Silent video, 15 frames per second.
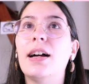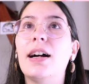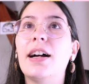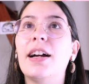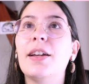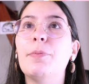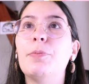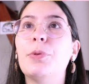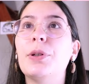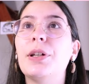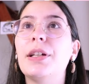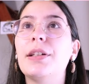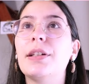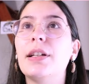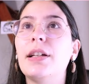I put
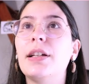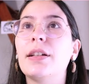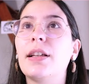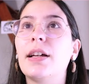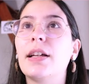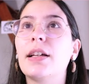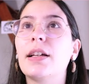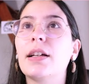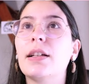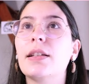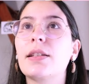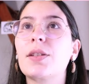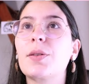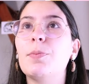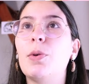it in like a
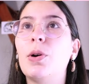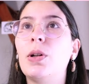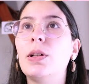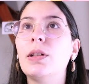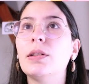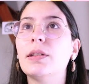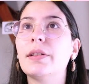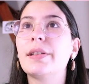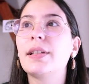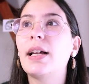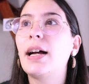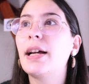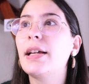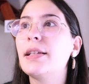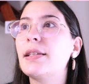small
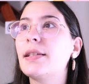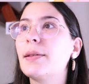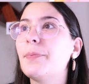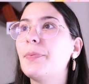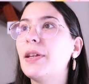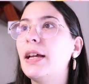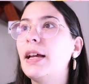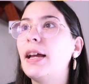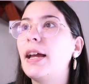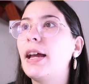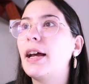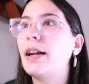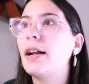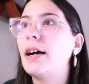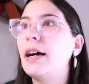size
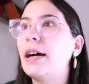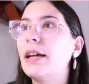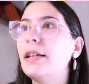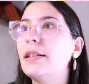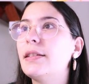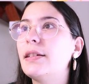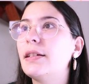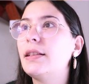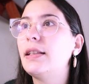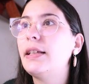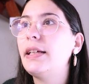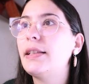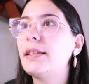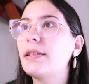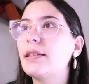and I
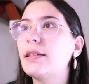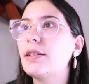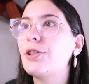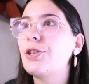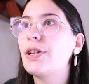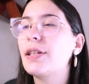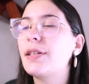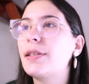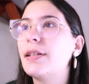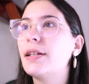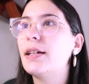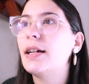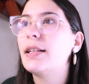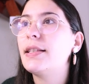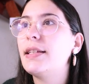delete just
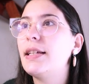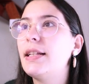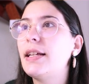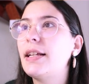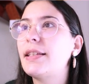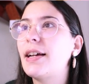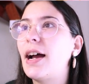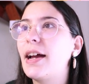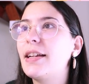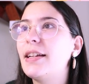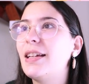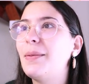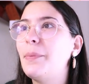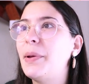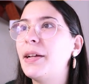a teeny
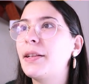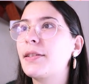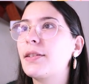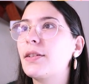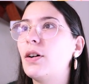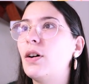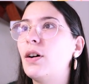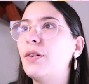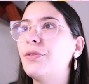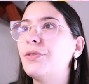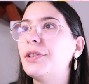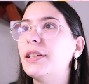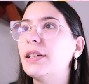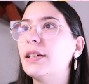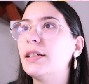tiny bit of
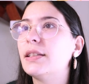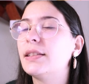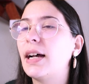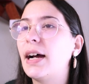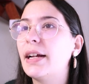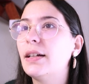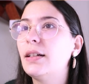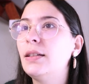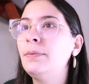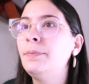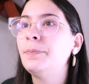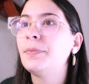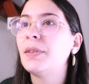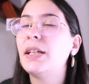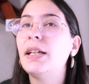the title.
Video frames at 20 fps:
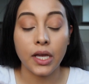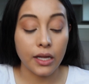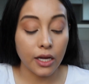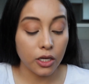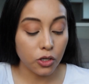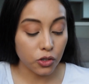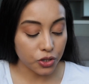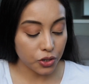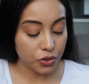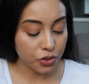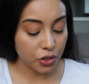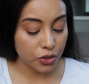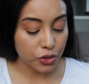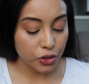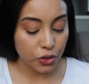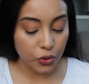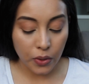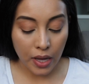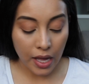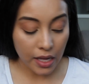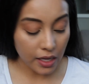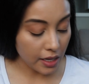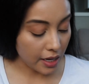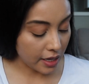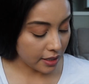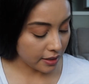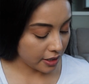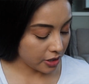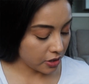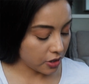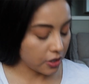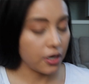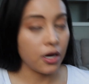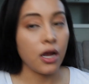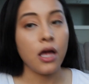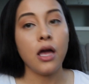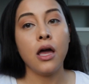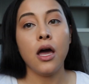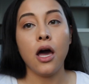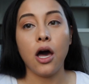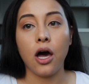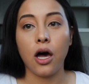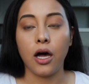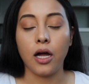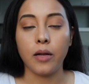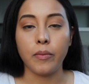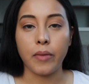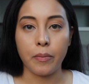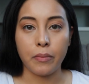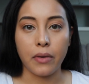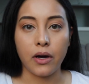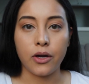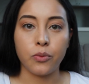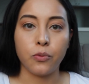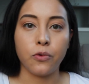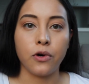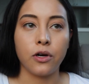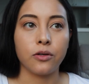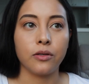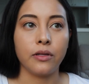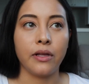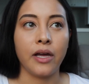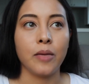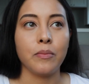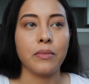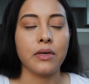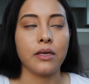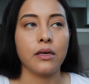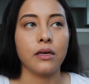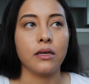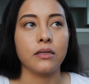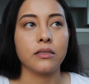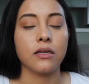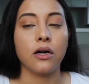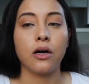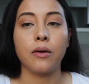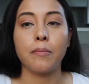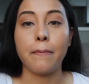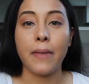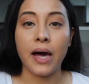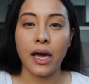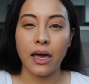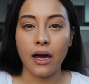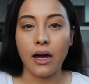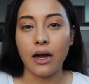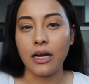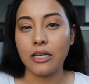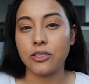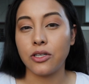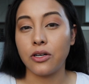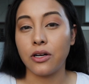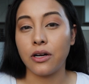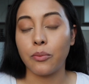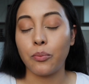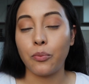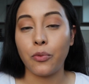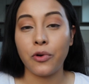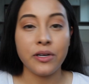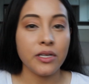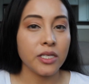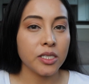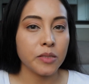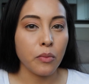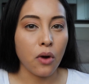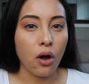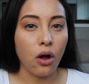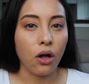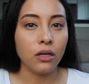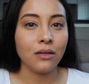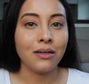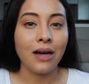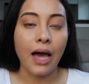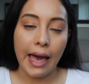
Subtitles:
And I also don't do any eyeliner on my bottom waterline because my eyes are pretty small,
◆ ◆ ◆
## What the exercise asks
The data is to be printed again exactly, but without its pictures.

## Written solution
Silent video, 15 frames per second.
I put
it in like a
small
size
and I
delete just
a teeny
tiny bit of
the title.
Video frames at 20 fps:
Subtitles:
And I also don't do any eyeliner on my bottom waterline because my eyes are pretty small,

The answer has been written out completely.